#### Exercise input ####

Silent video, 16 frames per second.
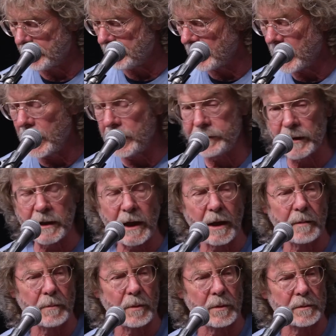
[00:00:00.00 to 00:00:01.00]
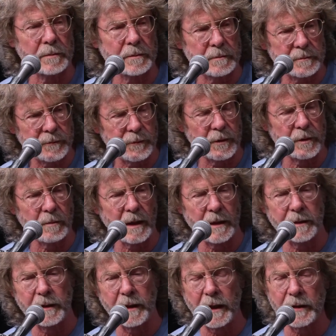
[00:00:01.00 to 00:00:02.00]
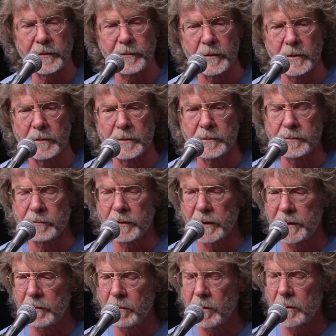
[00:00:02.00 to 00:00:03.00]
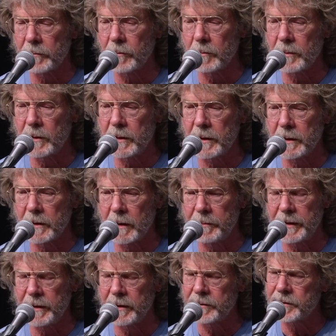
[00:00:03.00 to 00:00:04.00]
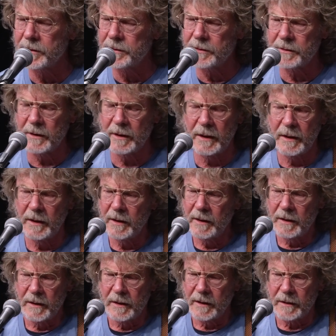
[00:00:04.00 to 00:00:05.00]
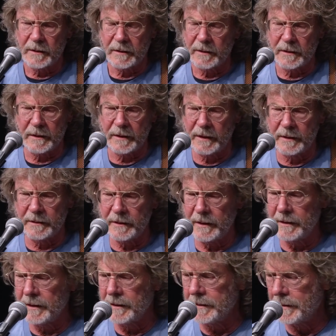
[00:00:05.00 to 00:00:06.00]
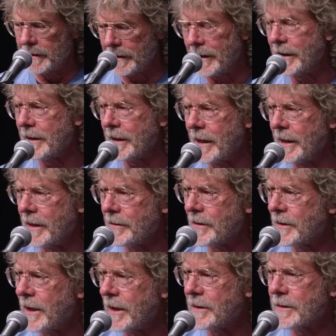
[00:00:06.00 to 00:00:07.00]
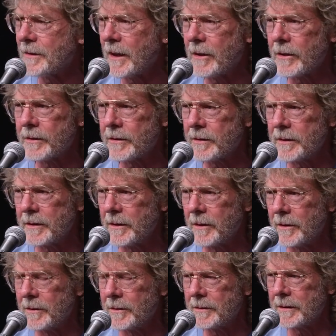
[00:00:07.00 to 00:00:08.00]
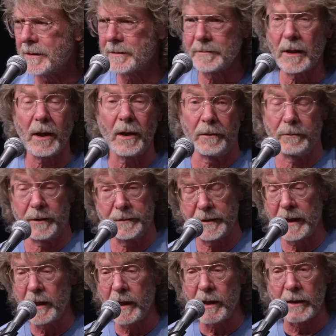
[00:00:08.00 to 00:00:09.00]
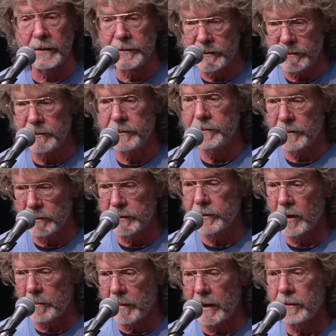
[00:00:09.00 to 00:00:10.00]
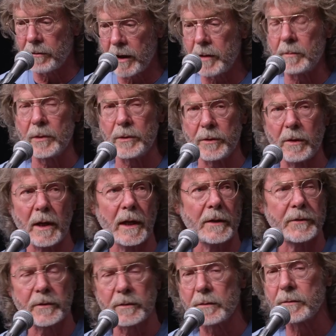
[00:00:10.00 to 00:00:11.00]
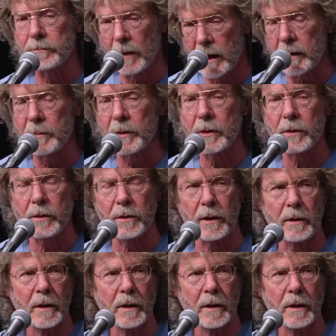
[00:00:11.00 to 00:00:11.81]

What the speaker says: Casey Campbell, a friend of mine in Nashville, really wonderful player. I mean, there's just, and again, I hesitate to say because, you know, oh, hell, you want to talk about great bluegrass? Ronnie McCurry.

####

Task to carry out: No pictures belong in the copy: reproduce exactly the lines above from the one that contains "[00:00:04.00 to 00:00:05.00]" through the last line of the entries.

Answer space:
[00:00:04.00 to 00:00:05.00]
[00:00:05.00 to 00:00:06.00]
[00:00:06.00 to 00:00:07.00]
[00:00:07.00 to 00:00:08.00]
[00:00:08.00 to 00:00:09.00]
[00:00:09.00 to 00:00:10.00]
[00:00:10.00 to 00:00:11.00]
[00:00:11.00 to 00:00:11.81]

What the speaker says: Casey Campbell, a friend of mine in Nashville, really wonderful player. I mean, there's just, and again, I hesitate to say because, you know, oh, hell, you want to talk about great bluegrass? Ronnie McCurry.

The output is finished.